Spain’s Budget Plan For 2021: 7.3% Increase In Revenue, Expenditure Ceiling Over 50%

Spain, Nadia CalviñoSpanish Minister of Economy Nadia Calviño

Spain sent yesterday its Budget Plan for 2021 to the European Commission together with revenue forecasts, the new macroeconomic framework, the deficit reference rates after having suspended the fiscal regulations and the expenditure ceiling. The draft also includes the basic guidelines of the Recovery, Transformation and Resilience Plan which contemplates an investment of 72 billion euros between 2021 and 2023.

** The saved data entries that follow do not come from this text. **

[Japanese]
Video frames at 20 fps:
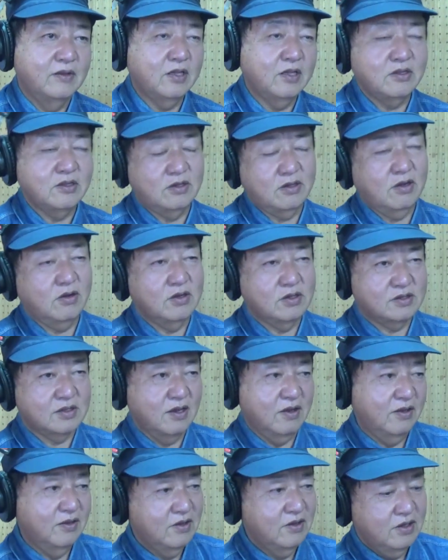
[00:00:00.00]
だって高橋
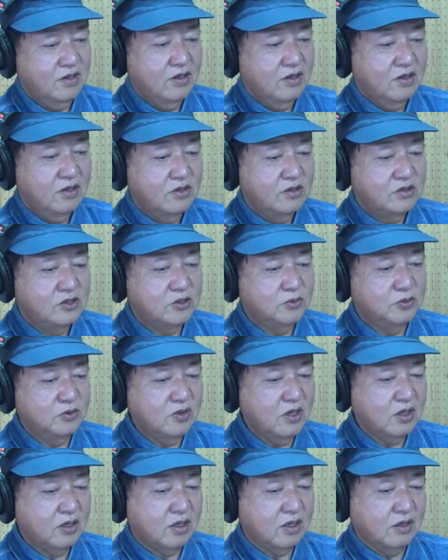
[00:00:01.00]
さん、自
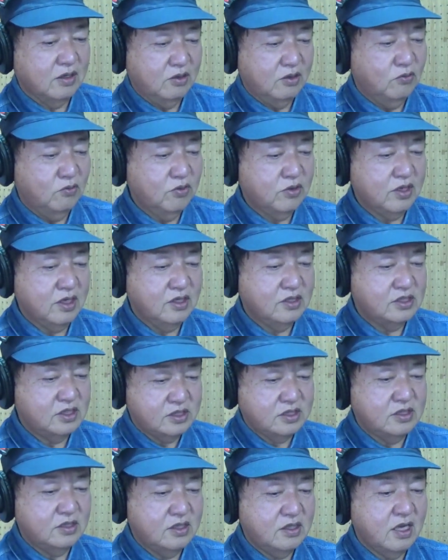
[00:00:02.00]
分なんかがね、大きな地
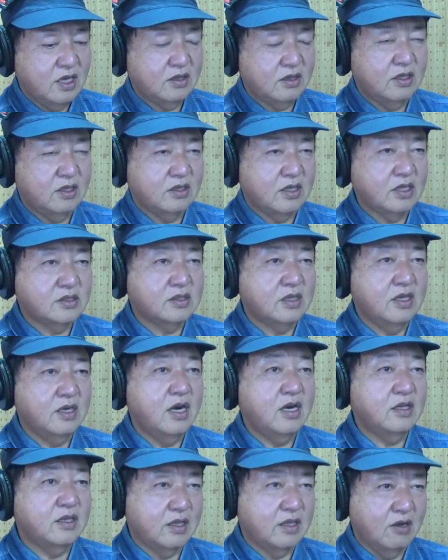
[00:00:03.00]
震にあって助け
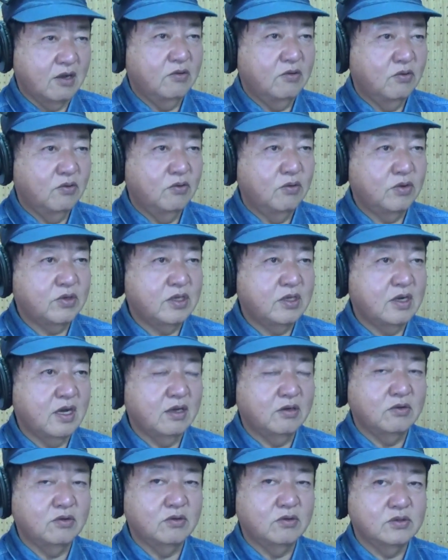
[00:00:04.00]
られた、沖
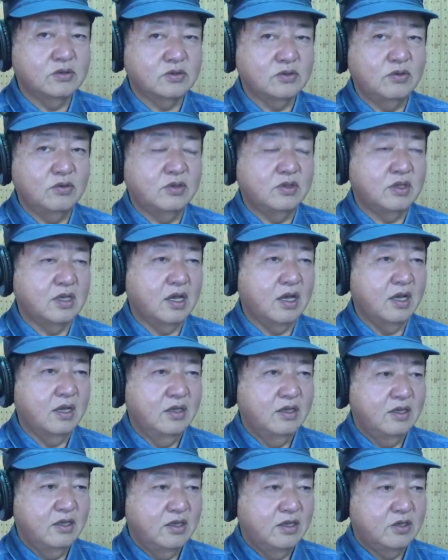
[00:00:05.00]
縄のそういった
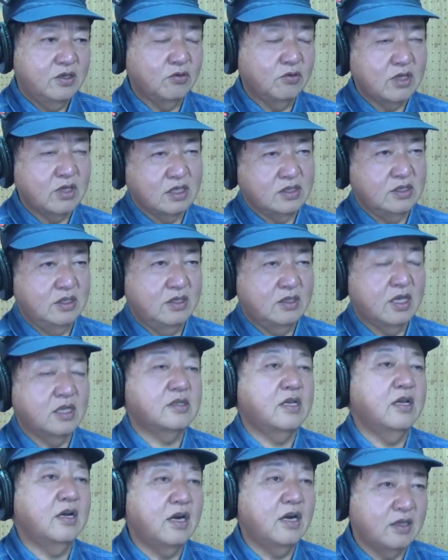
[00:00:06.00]
人たちに
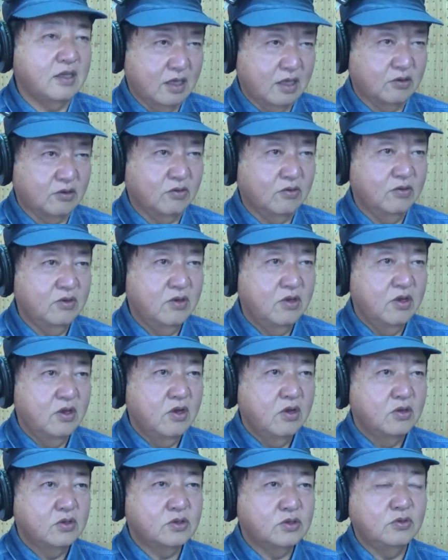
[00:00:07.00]
助けられたと、
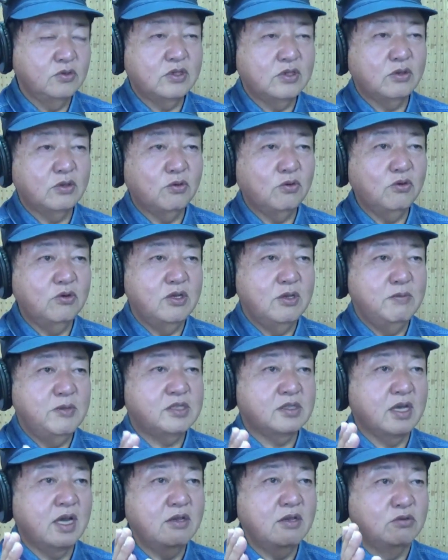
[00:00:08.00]
そういったとこに
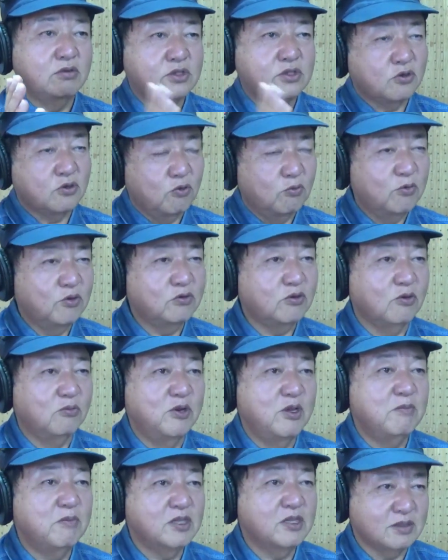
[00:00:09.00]
ミサイル撃ち込もうと
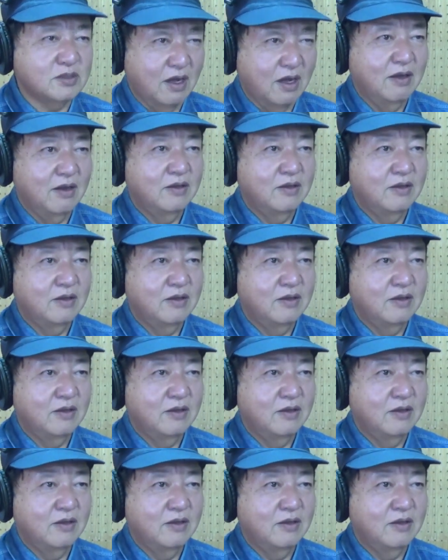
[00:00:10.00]
思いますか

The Budget Plan for 2021 contemplates revenues of 40.3% of GDP versus 41.7% in 2020. The government estimates an increase in absolute terms of 33.44 billion euros (+7.3% per year), although the ratio falls due to the greater increase in GDP. In the case of public revenues, the rise is explained by the increase in activity and by fiscal measures. The Google and Tobin Taxes are foreseen, as well as taxes on single-use plastic containers or the hike in VAT on sugared and sweetened beverages from 10% to 21%. Plus measures against tax fraud. Overall, Spain plans to raise taxes for an amount of 6.84 billion euros.

The proposal is based on a non-financial spending limit, known as the ‘spending ceiling’, of 196.09 billion euros, 53.7% higher than that approved in February. This includes extraordinary transfers to the Autonomous Regions (13.48 billion euros), Social Security (18.39 billion euros) and part of the European funds (27.436 billion euros).

It also includes the Government’s new macroeconomic framework which forecasts a fall in GDP of 11.2% this year, with an unemployment rate of 17.1% and growth of 7.2% in 2021. This figure could reach 9.8% if European funds are taken into account, while unemployment could drop to 16.9%.

As for the public deficit, the draft Budget estimates this will climb to 11.3% of GDP this year as a result of the crisis and greater spending to alleviate the consequences. The deficit reference rate is fixed at 7.7% in 2021, while public debt is expected to rise to 118% of GDP this year.